On the other hand, I've pointed out to him that his prior career in childcare (as a preschool teacher) gives him an edge that he frequently neglects to exploit.
Since he wrestles in the late 20s/early 30s age-class, the tick of the collective biological clock is nearly deafening. Why not use it to his advantage?
Not to be sexist (again), but I told him, "that whole 'good with kids thing???' Chicks dig that."
Though he confessed that the job's chief merits were the fact that he got "breakfast, lunch, and a snack every day -and a nap," and he always says that last part a little wistfully.
Plus, in the afternoons, he got to play.
I couldn't really see how this qualified as much different from his life in the fraternity house (up to and including the part about being regularly thrown up on).
I'm coming around to the idea that the best thing that could happen to our respective social lives might be to move in together.
Because I know when I had guy roommates in college and grad school, our popularity all soared - to the point where we had to devise fridge-mounted charts, graphs, and schedules - along with a complex array of front-porch signaling devices (mostly related to the positioning and apparel of a pink flamingo) that would let the rest of the crew know they'd better find alternate accommodations for the evening.
At least this particular wingman owns more than one cleaning product. (Unlike another guy, semi-exiled from the tribe at least partially for the fact that he has only ONE cleaning substance of any kind in his house - a gallon jug of Dawn - which he stores in the shower and apparently uses for everything from shampoo to laundry).
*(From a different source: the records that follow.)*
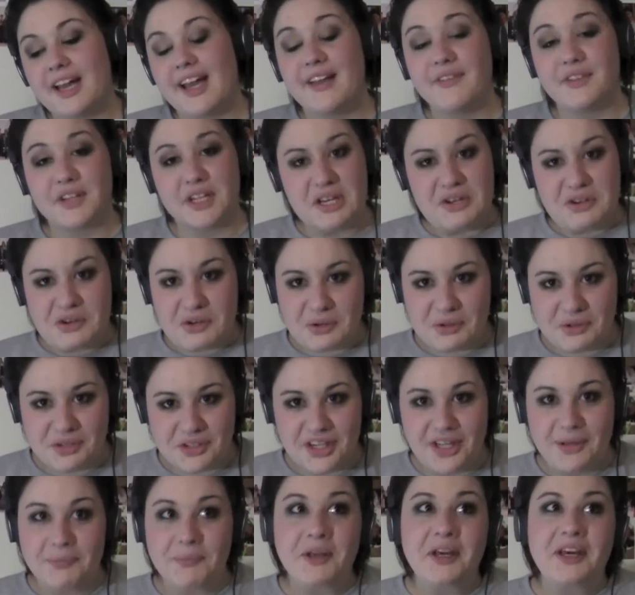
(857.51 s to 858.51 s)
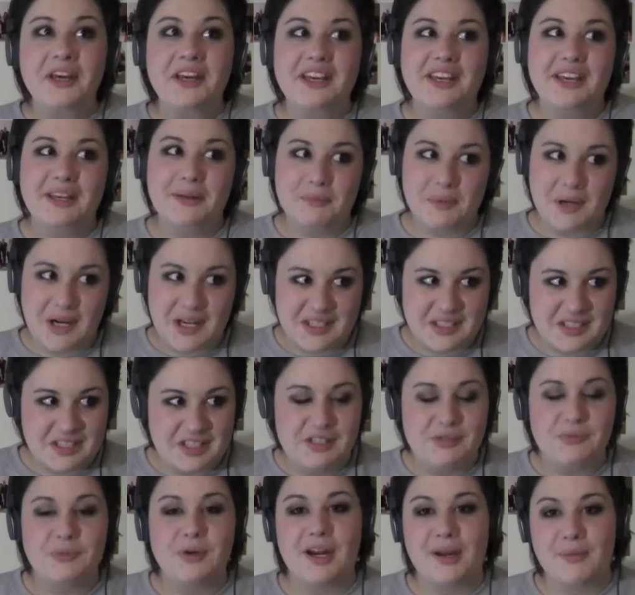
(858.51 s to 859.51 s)
I have an internship in
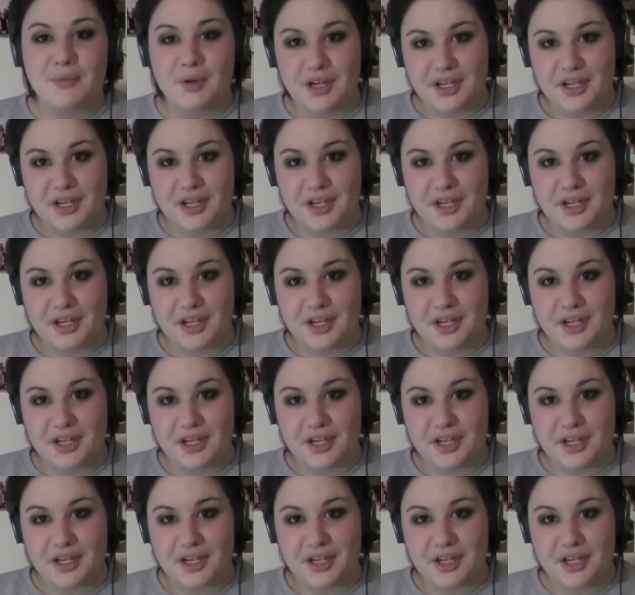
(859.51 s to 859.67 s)
Boston where I'm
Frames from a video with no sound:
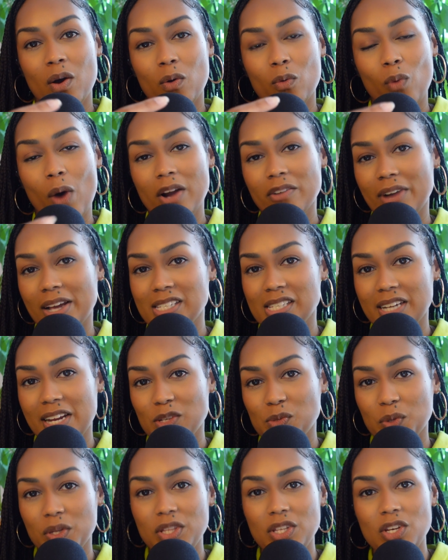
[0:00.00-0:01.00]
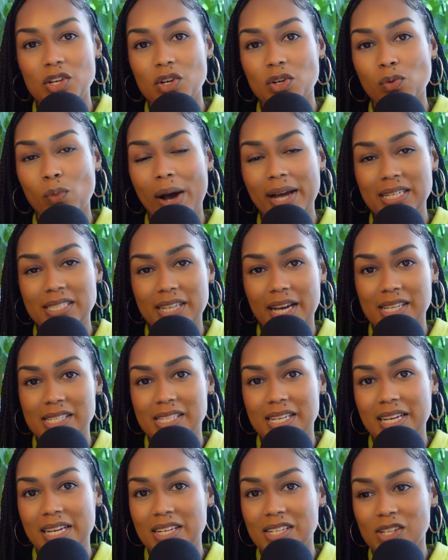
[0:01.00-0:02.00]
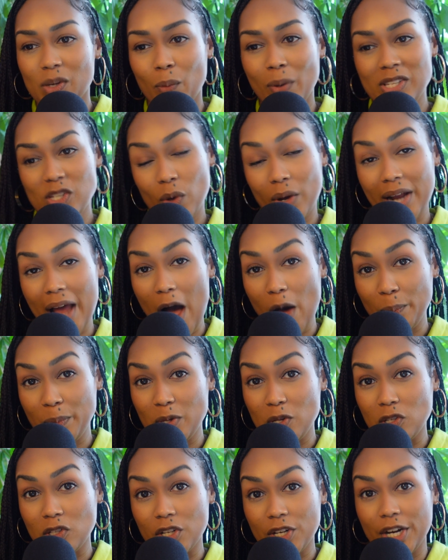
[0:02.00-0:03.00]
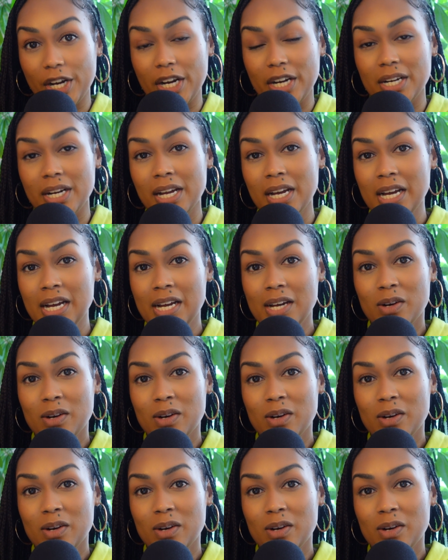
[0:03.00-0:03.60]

what resonates with you, what doesn't, what's going to help you learn,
Of course, it has been at least ten years since I've lived with another human being. A few men have suggested moving in, in the intervening years, but I am (contrary to rumor and stereotype), exceptionally private. Hell, I don't even introduce guys to my dogs unless a relationship has passed the six-month mark. (Because they, unlike me, are capable of developing emotional attachments and there's nothing worse than tripping over 300 pounds of disappointed dogs lying around the house.)
The last time I had roommates, I was always finding notes taped to the fridge that said things like, "we need to Talk." Which had the inconvenient effect of me moving out at least once or twice a month (with only the clothes on my back), as I'd avoid the place night and day until they forgot what it was they wanted to Talk to me about.